§ TASK ITEM
The answer must be every entry below, word for word, with the pictures left out.

* * * * * * *

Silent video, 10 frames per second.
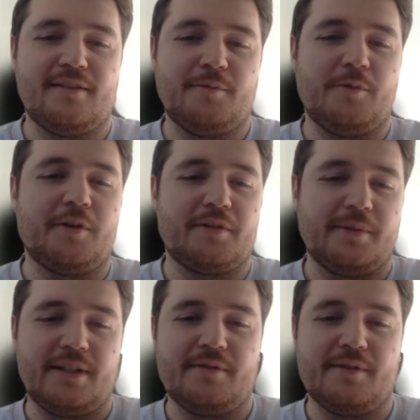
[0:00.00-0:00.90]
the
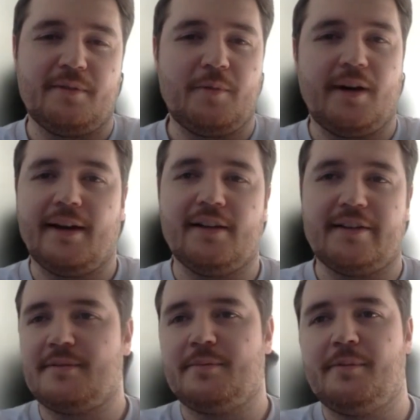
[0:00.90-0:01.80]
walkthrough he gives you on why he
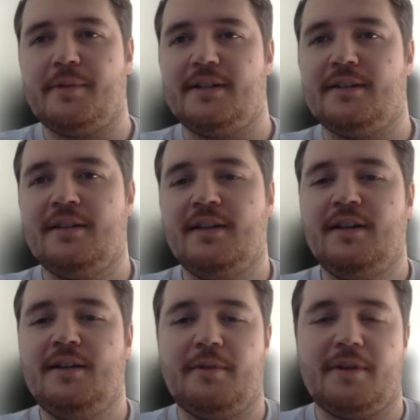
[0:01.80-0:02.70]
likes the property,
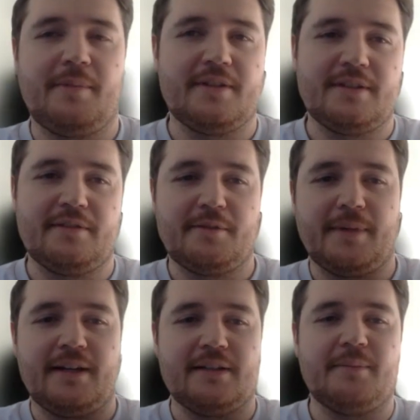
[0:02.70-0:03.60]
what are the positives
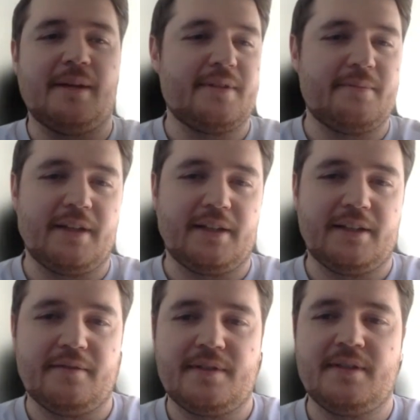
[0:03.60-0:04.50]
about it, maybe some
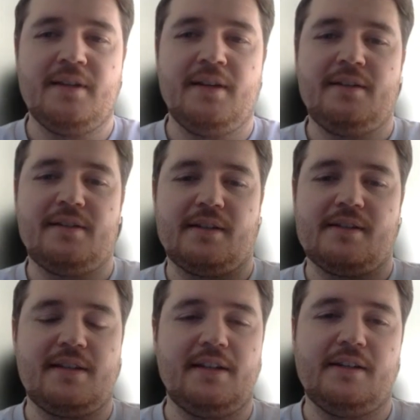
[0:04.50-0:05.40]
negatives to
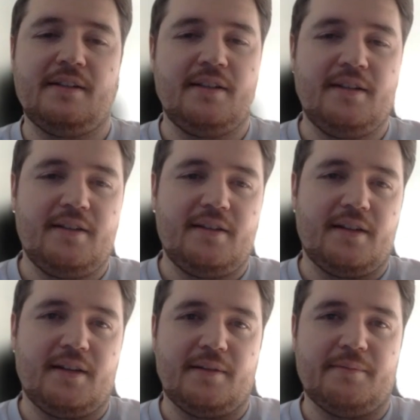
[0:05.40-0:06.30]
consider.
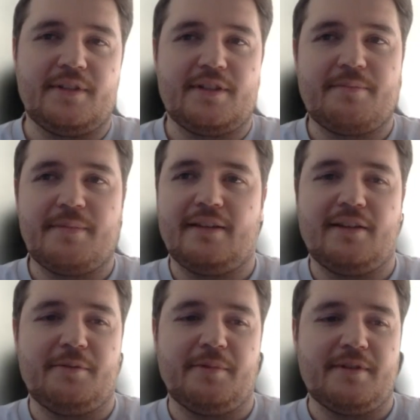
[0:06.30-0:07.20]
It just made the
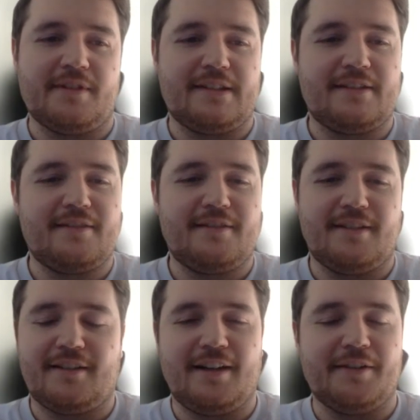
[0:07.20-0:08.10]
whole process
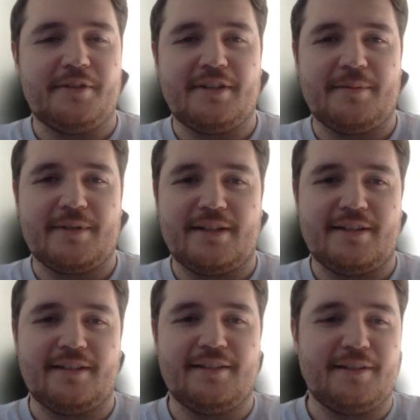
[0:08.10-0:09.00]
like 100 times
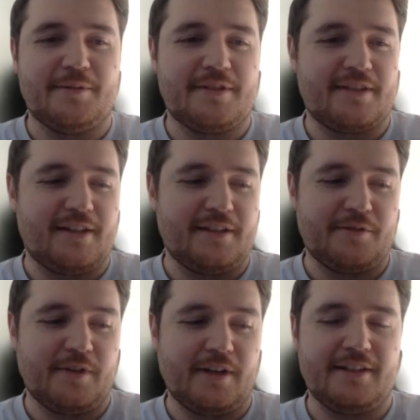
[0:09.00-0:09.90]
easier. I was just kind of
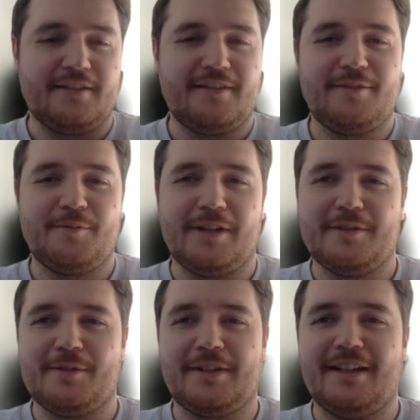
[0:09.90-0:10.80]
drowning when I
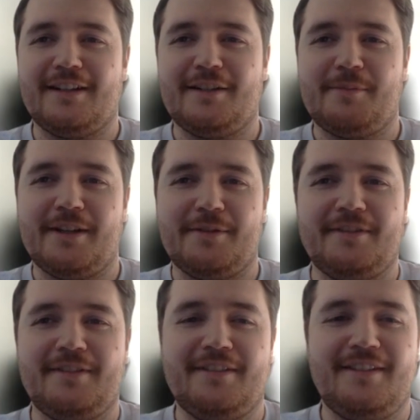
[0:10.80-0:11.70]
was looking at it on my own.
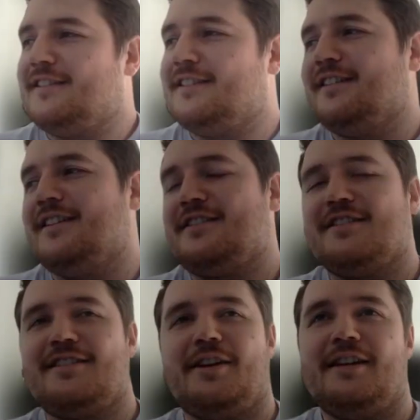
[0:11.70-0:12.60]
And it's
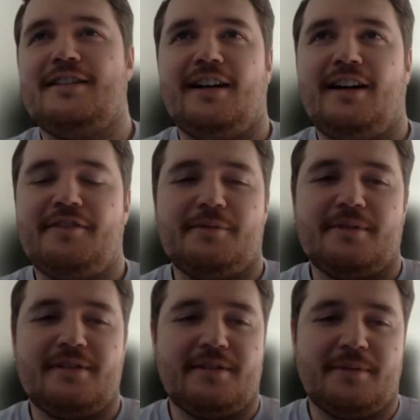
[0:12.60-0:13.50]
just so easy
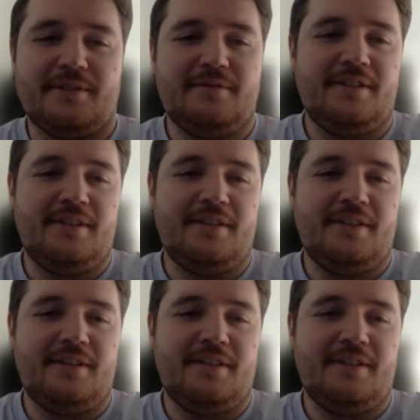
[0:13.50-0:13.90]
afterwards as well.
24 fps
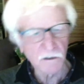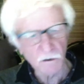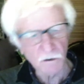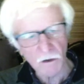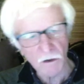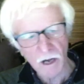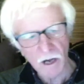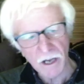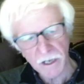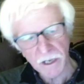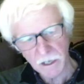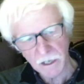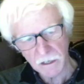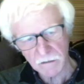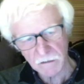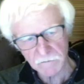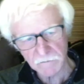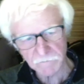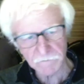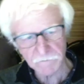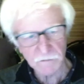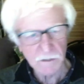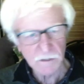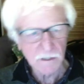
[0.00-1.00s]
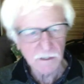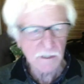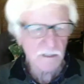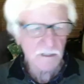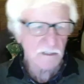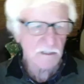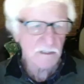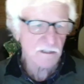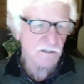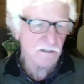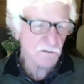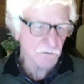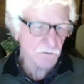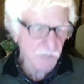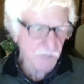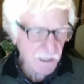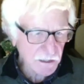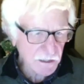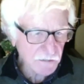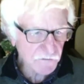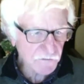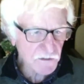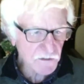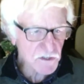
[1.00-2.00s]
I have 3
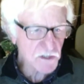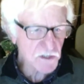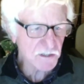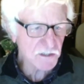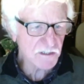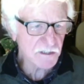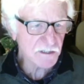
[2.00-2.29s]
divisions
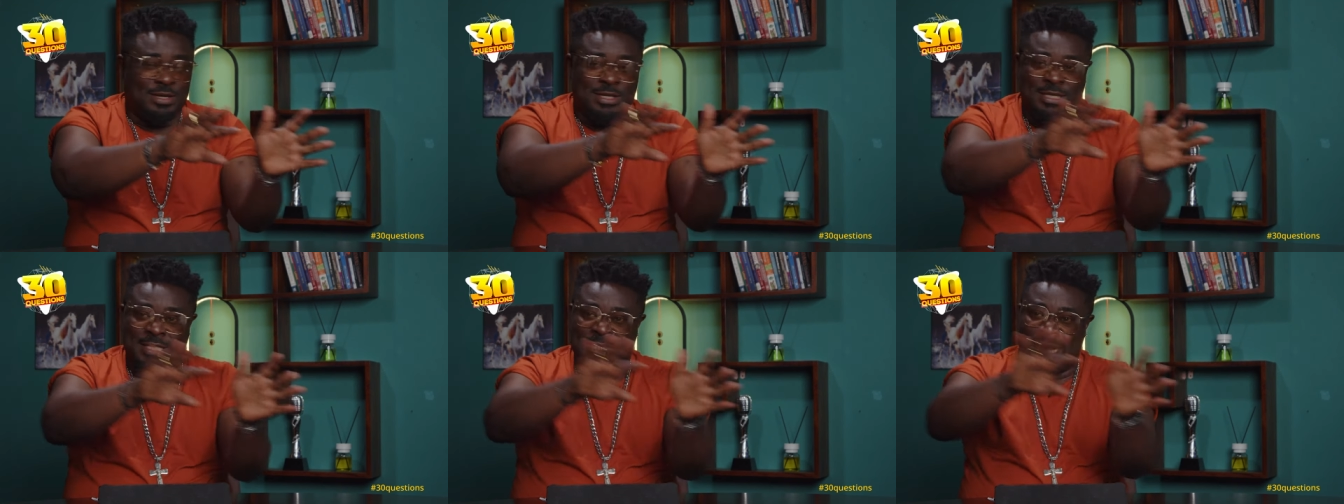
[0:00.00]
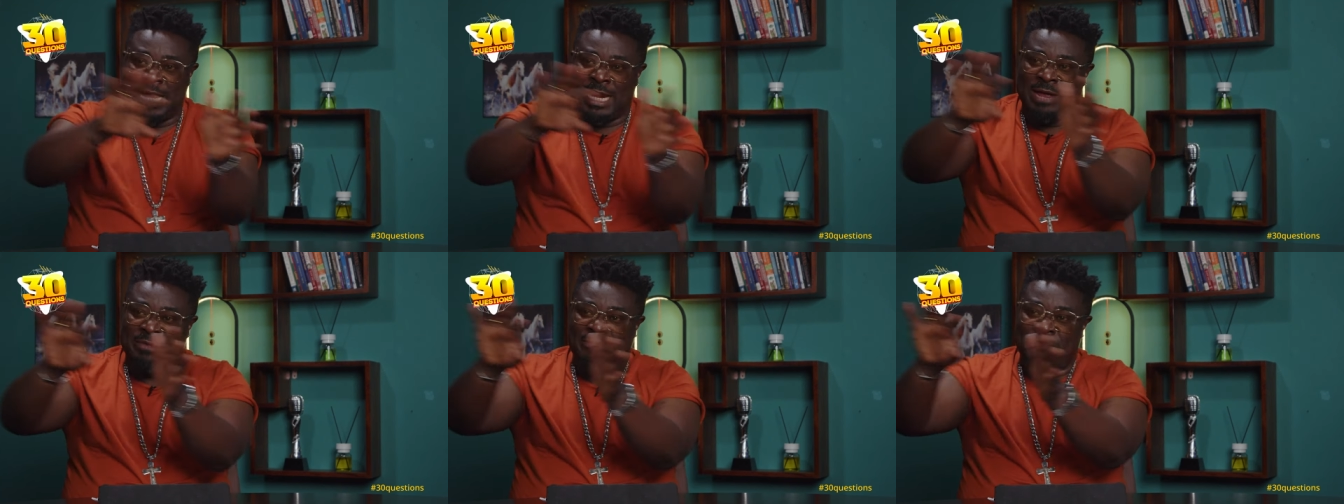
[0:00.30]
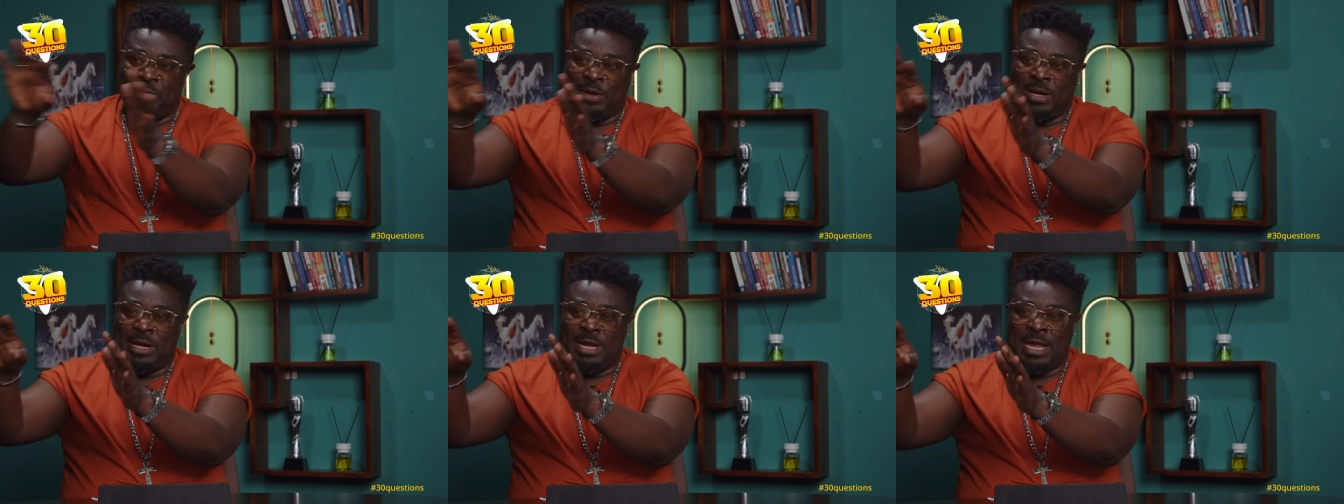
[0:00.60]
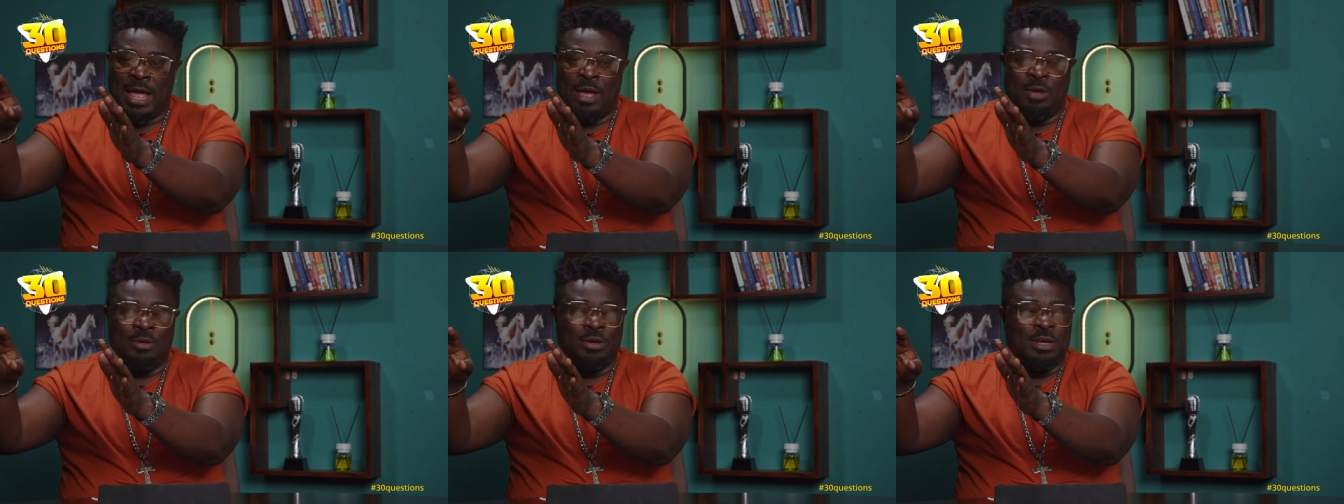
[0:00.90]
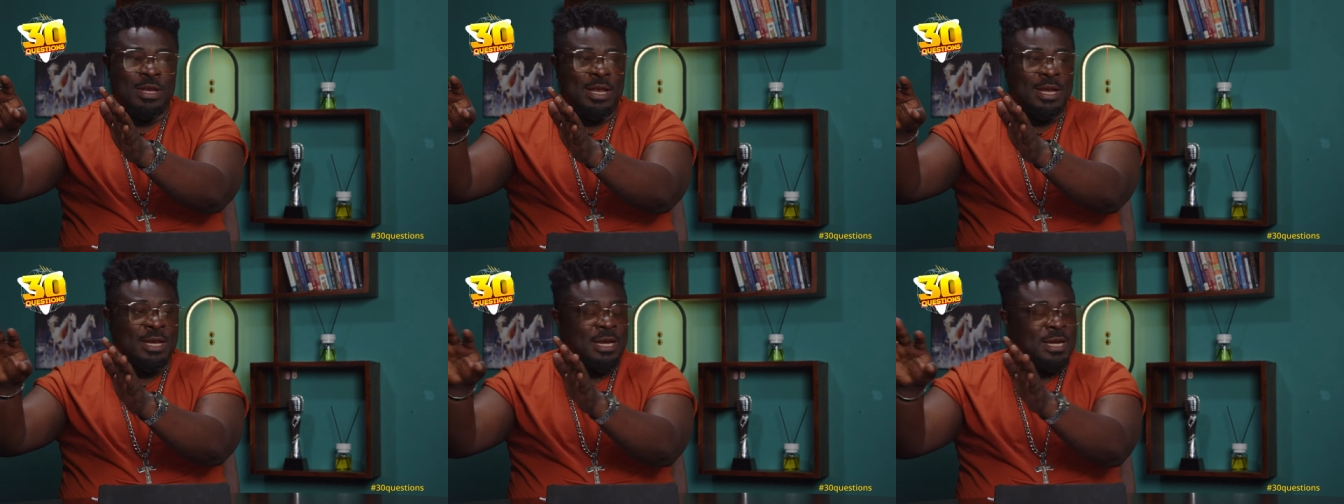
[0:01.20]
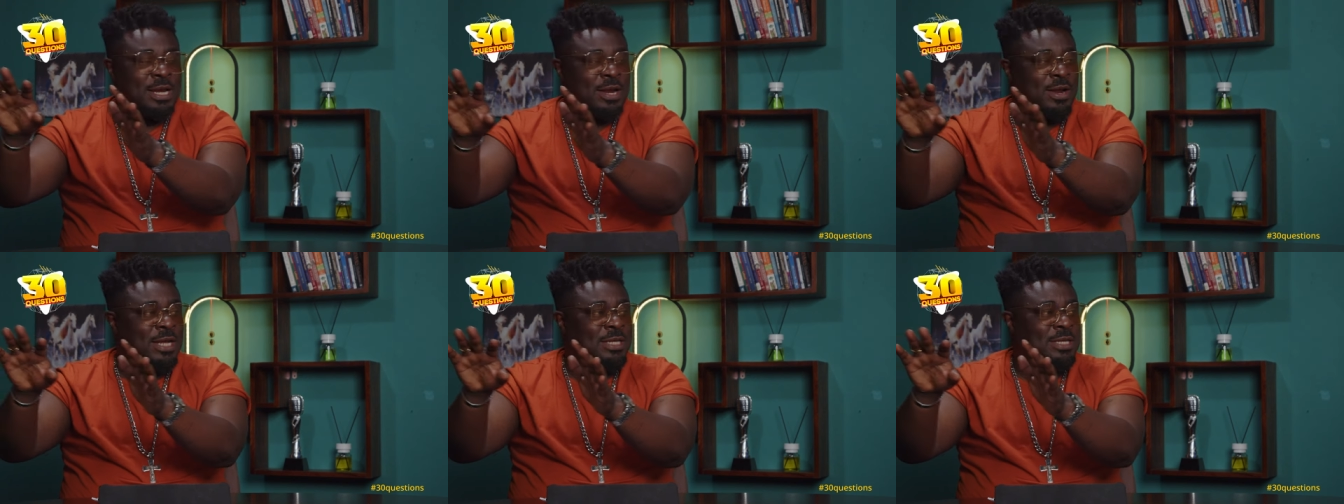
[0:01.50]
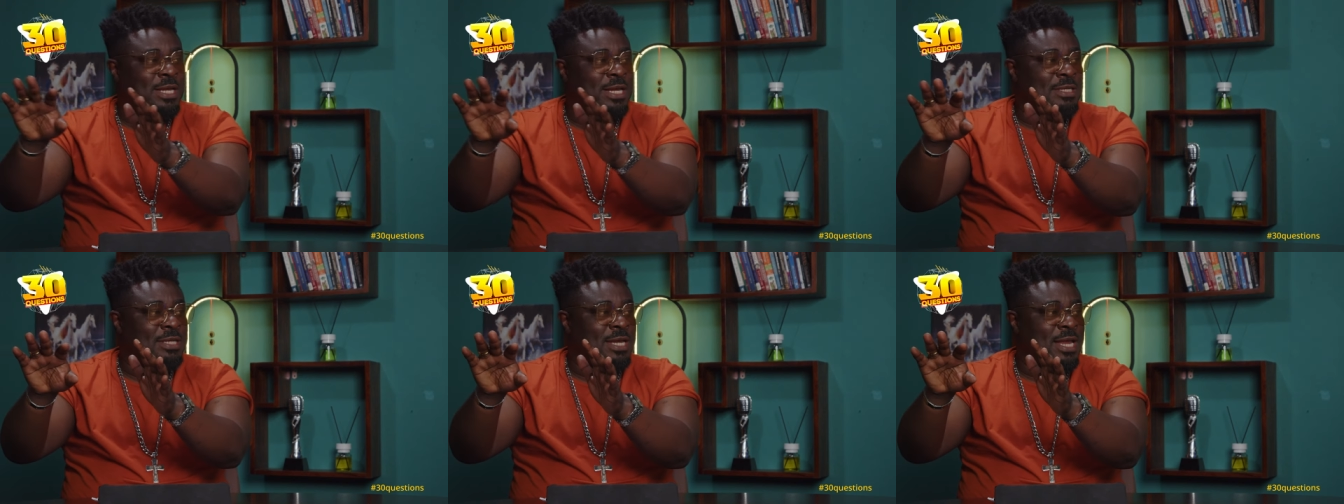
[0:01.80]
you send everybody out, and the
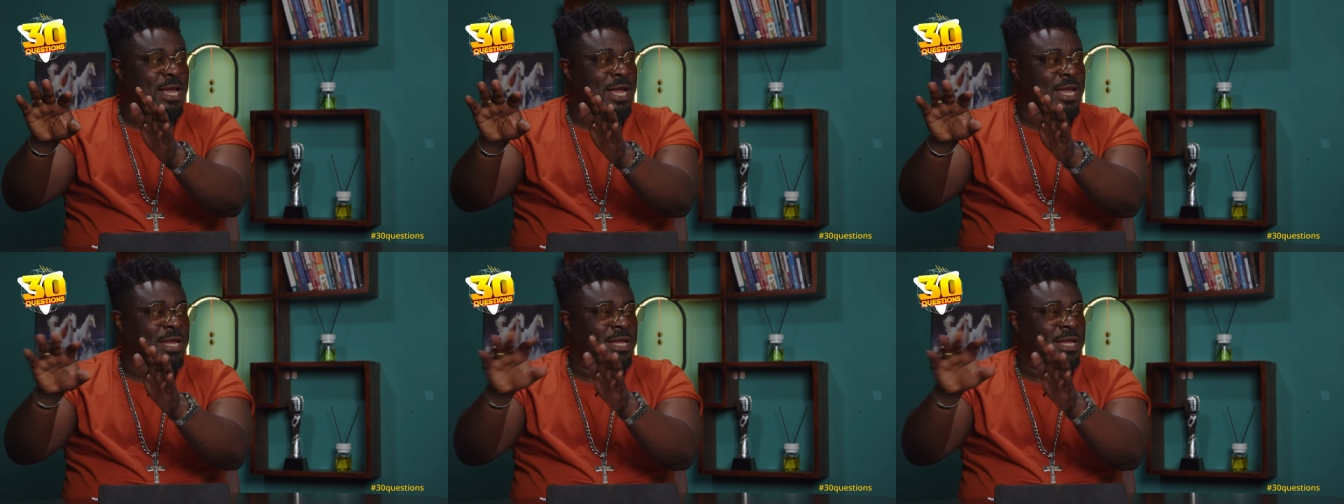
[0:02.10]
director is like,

* * * * * * *

§ RESULT OF THE EXERCISE
Silent video, 10 frames per second.
[0:00.00-0:00.90]
the
[0:00.90-0:01.80]
walkthrough he gives you on why he
[0:01.80-0:02.70]
likes the property,
[0:02.70-0:03.60]
what are the positives
[0:03.60-0:04.50]
about it, maybe some
[0:04.50-0:05.40]
negatives to
[0:05.40-0:06.30]
consider.
[0:06.30-0:07.20]
It just made the
[0:07.20-0:08.10]
whole process
[0:08.10-0:09.00]
like 100 times
[0:09.00-0:09.90]
easier. I was just kind of
[0:09.90-0:10.80]
drowning when I
[0:10.80-0:11.70]
was looking at it on my own.
[0:11.70-0:12.60]
And it's
[0:12.60-0:13.50]
just so easy
[0:13.50-0:13.90]
afterwards as well.
24 fps
[0.00-1.00s]
[1.00-2.00s]
I have 3
[2.00-2.29s]
divisions
[0:00.00]
[0:00.30]
[0:00.60]
[0:00.90]
[0:01.20]
[0:01.50]
[0:01.80]
you send everybody out, and the
[0:02.10]
director is like,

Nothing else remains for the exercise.